4. Place the Bead Tube on the Vortex Adapter (MO BIO Catalog # 13000-V1-15) and vortex at maximum speed for 15 minutes.

5. Remove the Bead Tube from the Vortex Adapter and centrifuge at 2500 x g for 10 minutes at room temperature.

6. Remove the Bead Tube from the centrifuge and carefully transfer the upper aqueous phase (avoiding the interphase and lower phenol layer) to a clean 15 mL Collection

Tube (provided). The thickness of the interphase will vary depending on the type of

soil used. Discard the phenol: chloroform: isoamyl alcohol in an approved waste receptacle.

Note: The biphasic layer will be thick and firm in soils high in organic matter

and may need to be pierced to remove the bottom phenol layer.

7. Add 1.5 mL of Solution SR3 to the aqueous phase and vortex to mix. Incubate at 4 °C for 10 minutes.

8. Centrifuge at 2500 x g for 10 minutes at room temperature. Transfer the

supernatant, without disturbing the pellet (if there is one), to a new 15 mL Collection

Tube (provided).

9. Add 5 mL of Solution SR4 to the Collection Tube containing the supernatant, invert or vortex to mix, and incubate at room temperature for 30 minutes.

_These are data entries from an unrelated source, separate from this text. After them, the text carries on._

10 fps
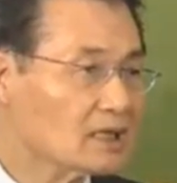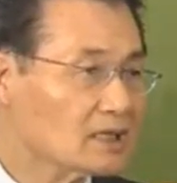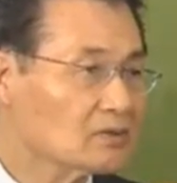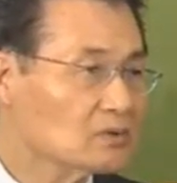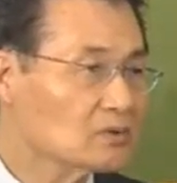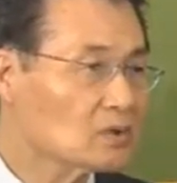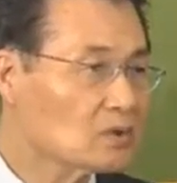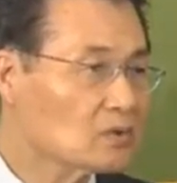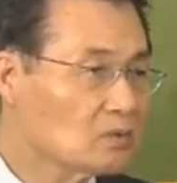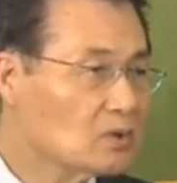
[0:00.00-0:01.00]

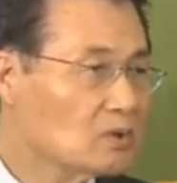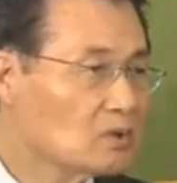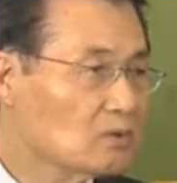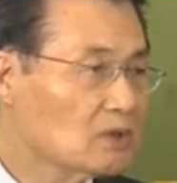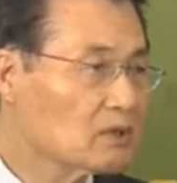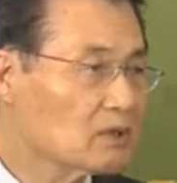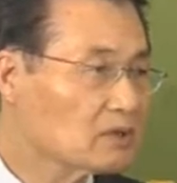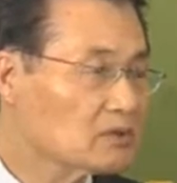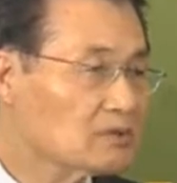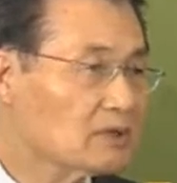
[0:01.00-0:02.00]
including then Prime
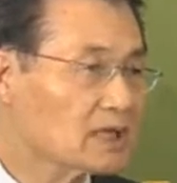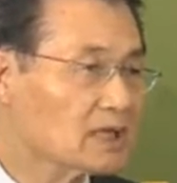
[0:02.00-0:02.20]
Minister Naoto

Note: The previous protocol instructions were to incubate at -20 °C for 30

minutes. If you’ve used the -20 °C incubation before and know that your soil type yields good results at that temperature, you may continue to follow that protocol.

10. Centrifuge at 2500 x g for 30 minutes at room temperature.

11. Decant the supernatant and invert the 15 mL Collection Tube on a paper towel for 5 minutes.

Note: Depending on soil type, the pellet may be large and/or dark in color.

12. Shake Solution SR5 to mix. Add 1 mL of Solution SR5 to the 15 mL Collection Tube and
resuspend the pellet completely by repeatedly pipetting or vortexing to disperse the pellet.